5.2 Exercise: How do you organise your files and projects?

Time: ~8 minutes.

This seems so basic, how files are organized on computers. We literally work with files all the time on computers. But consider, how do you organize them? Take some time to discuss and share with your neighbour.

  1. Take 1 minute to think to yourself.
  2. Take 5 minutes to discuss and share with your neighbour.
  3. For the remaining time, we will all share our thoughts with the group.

5.3 RStudio and R Projects

RStudio helps us with managing projects by making use of R Projects.
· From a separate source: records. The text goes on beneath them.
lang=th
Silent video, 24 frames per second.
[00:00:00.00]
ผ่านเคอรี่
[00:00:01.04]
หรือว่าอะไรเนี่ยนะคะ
RStudio R Projects make it easy to divide your work projects into a “container”, that have their own working directory (the folder where your analysis occurs), workspace (where all the R activity and output is temporarily saved), history, and documents.

Warning

File synchronizing and backup services like OneDrive or Dropbox are super common. Unfortunately, they also can be a major source of frustration and challenge when working with data analysis projects. This is mainly due to they way the synchronizing, by constantly looking at changes to files and then synchronizing when a change occurs. When doing data analysis, especially as you get more advanced and use reproducible documents and version control systems, changes to files can happen very often and very quickly. This can essentially cause these services to “spasm” and may overwrite the changes that are happening. Whenever possible, always save your work on your computer and not on these services.
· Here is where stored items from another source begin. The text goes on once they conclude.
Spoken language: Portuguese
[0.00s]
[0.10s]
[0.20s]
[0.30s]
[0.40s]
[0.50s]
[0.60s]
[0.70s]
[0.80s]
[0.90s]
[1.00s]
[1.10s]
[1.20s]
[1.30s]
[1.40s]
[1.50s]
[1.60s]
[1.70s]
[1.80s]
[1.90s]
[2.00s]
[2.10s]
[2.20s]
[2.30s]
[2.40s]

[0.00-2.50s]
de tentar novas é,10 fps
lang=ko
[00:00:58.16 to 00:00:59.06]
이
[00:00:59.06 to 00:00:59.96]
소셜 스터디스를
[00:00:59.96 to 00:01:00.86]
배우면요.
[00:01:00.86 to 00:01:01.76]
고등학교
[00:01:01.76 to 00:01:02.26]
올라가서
There are many ways one could organise a project folder. We’ll be setting up a project folder and file structure using prodigenr We’ll use RStudio’s “New Project” menu item under:

File -> New Project.. -> New directory -> Scientific Analysis Project using prodigenr

We’ll call the new project LearningR. Save it on your Desktop/. See Figure 5.1 for the steps to do it:

Figure 5.1: Creating a new analysis project in RStudio.
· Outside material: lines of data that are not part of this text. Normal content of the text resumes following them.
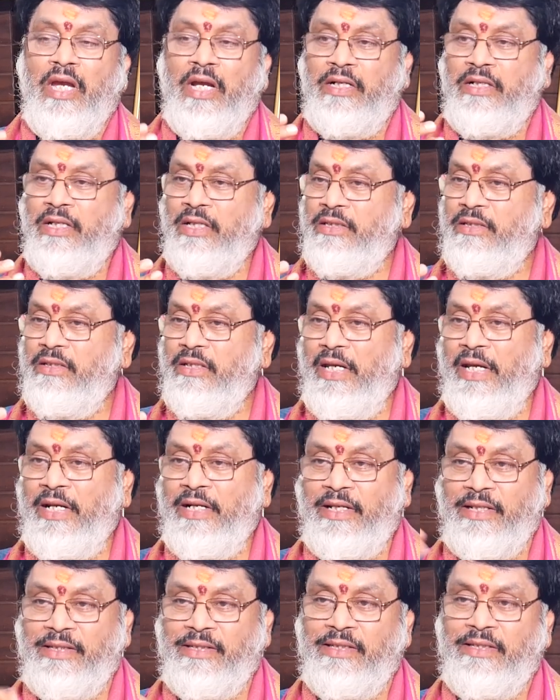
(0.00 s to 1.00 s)
యాక్టర్స్
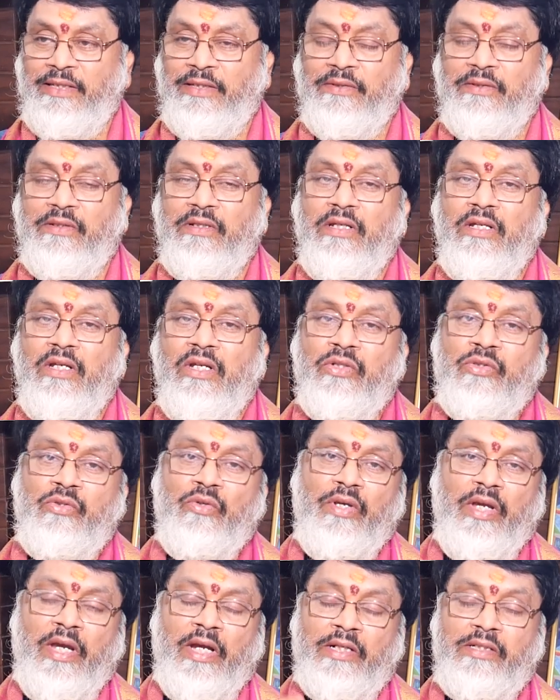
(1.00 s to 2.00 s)
యాక్ట్రెసెస్ సో
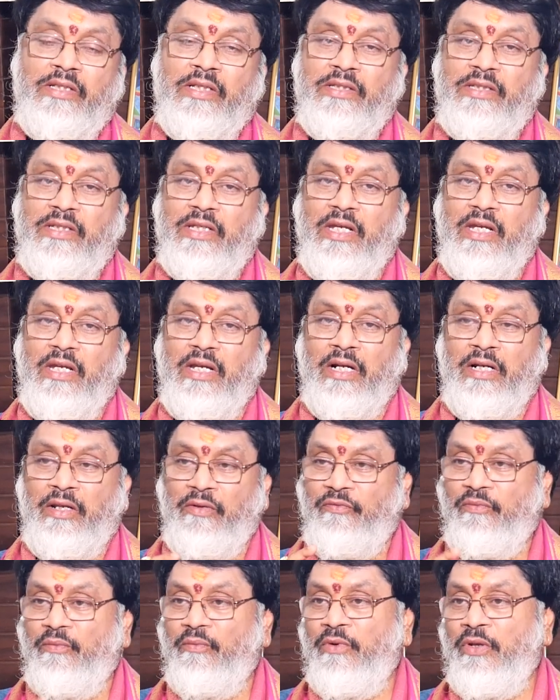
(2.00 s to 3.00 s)
యాక్టర్స్కి అంటే
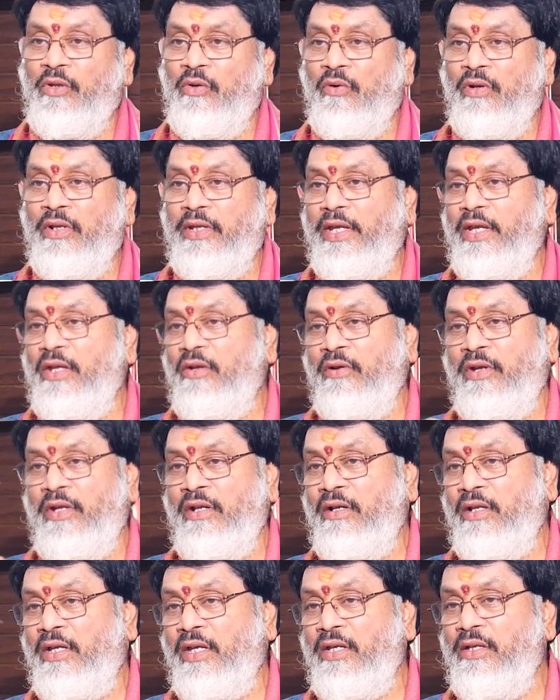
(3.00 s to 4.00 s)
హీరోలకి
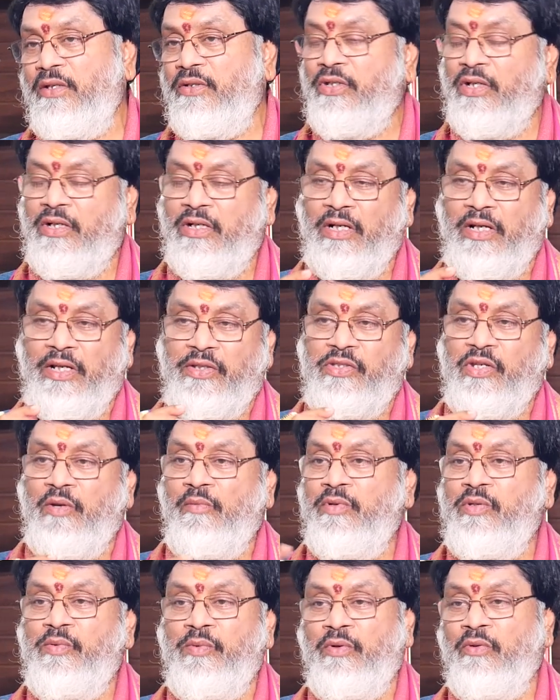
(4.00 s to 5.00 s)
హీరోయిన్లకి చక్కటి
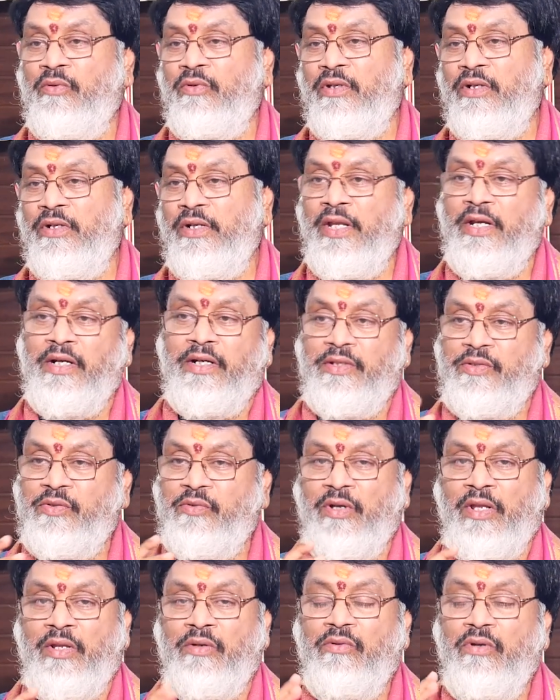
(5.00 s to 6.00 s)
ఎస్టాబ్లిష్మెంట్ అవుతుంది డైరెక్టర్స్
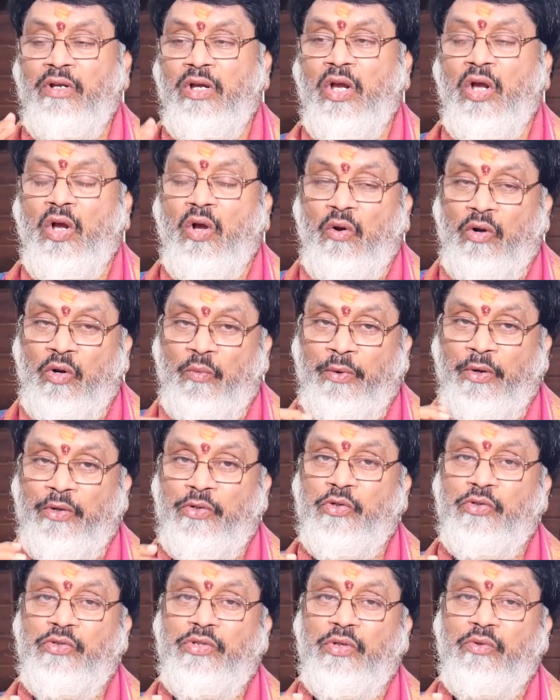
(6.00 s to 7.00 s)
కూడాను ఒక
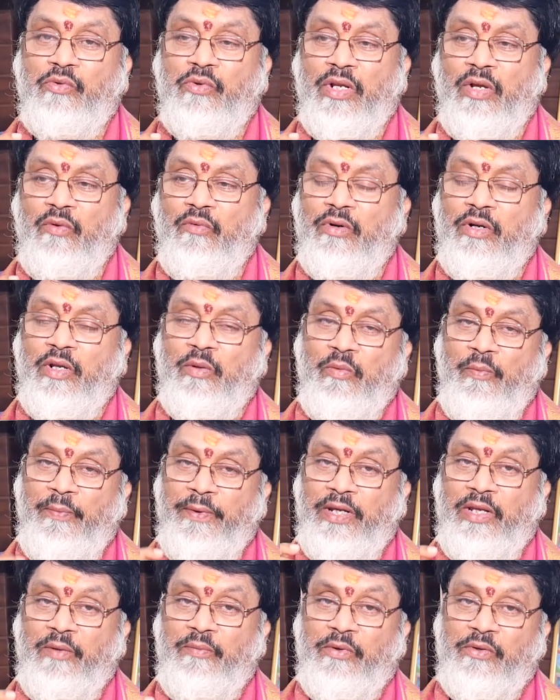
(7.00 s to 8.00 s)
ప్రొడ్యూసర్ కూడా ఒక డబ్బు
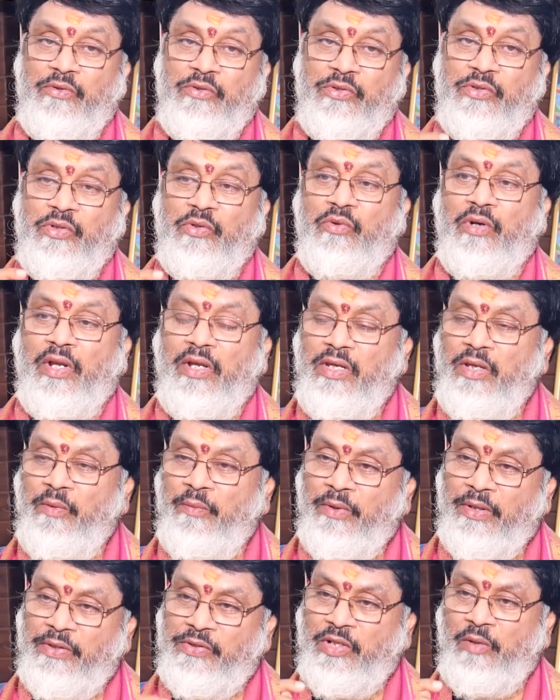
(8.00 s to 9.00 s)
పెట్టే ప్రొడ్యూసర్ కూడా
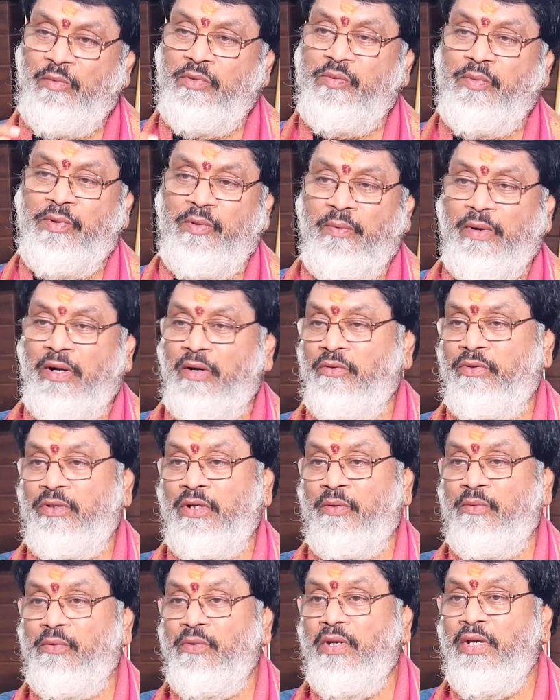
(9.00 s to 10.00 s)
ఇప్పుడు ఎస్టాబ్లిష్మెంట్
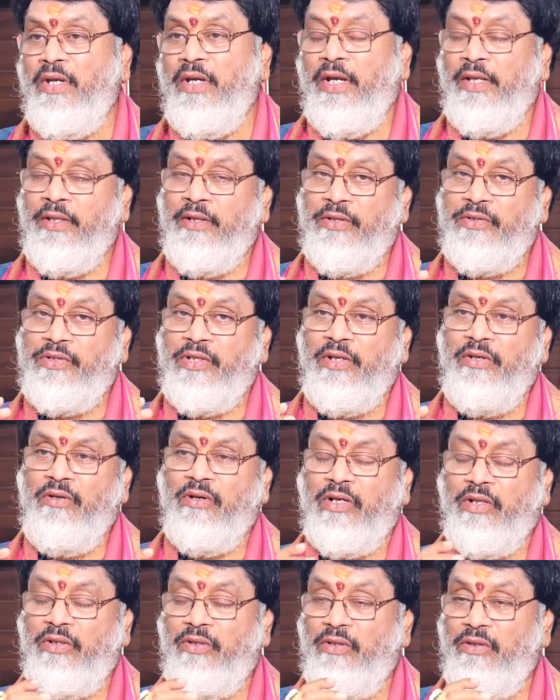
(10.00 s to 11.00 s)
బాగవుతాడు ఎందుకంటే శని
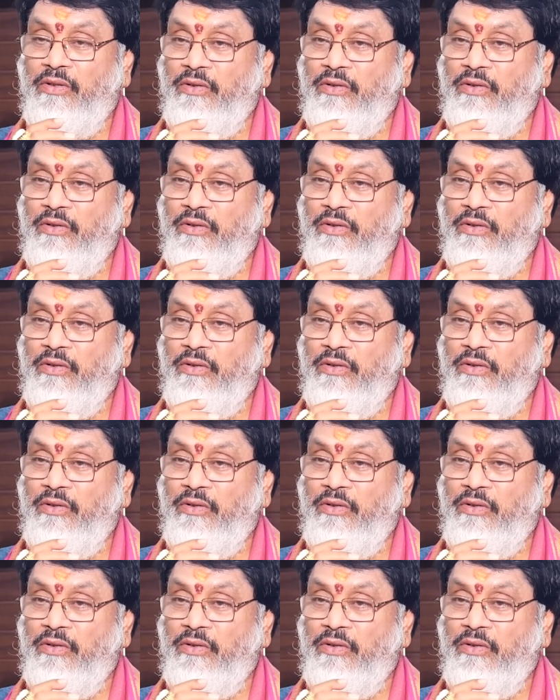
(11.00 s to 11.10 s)
యొక్క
You can also type the below function into the Console, but we won’t do that in this session.

Console
prodigenr::setup_project("~/Desktop/LearningR")

Emphasize and reinforce what this :: is doing and why we are doing it.

Just a reminder, when we use the :: colon here, we are saying:

Hey R, from the prodigenr package use the setup_project function.

That way, we are directly requesting R to look in the prodigenr package and use the setup_project() function. We do this because we want to be explicit about what we want to use and since we don’t need to load the full package.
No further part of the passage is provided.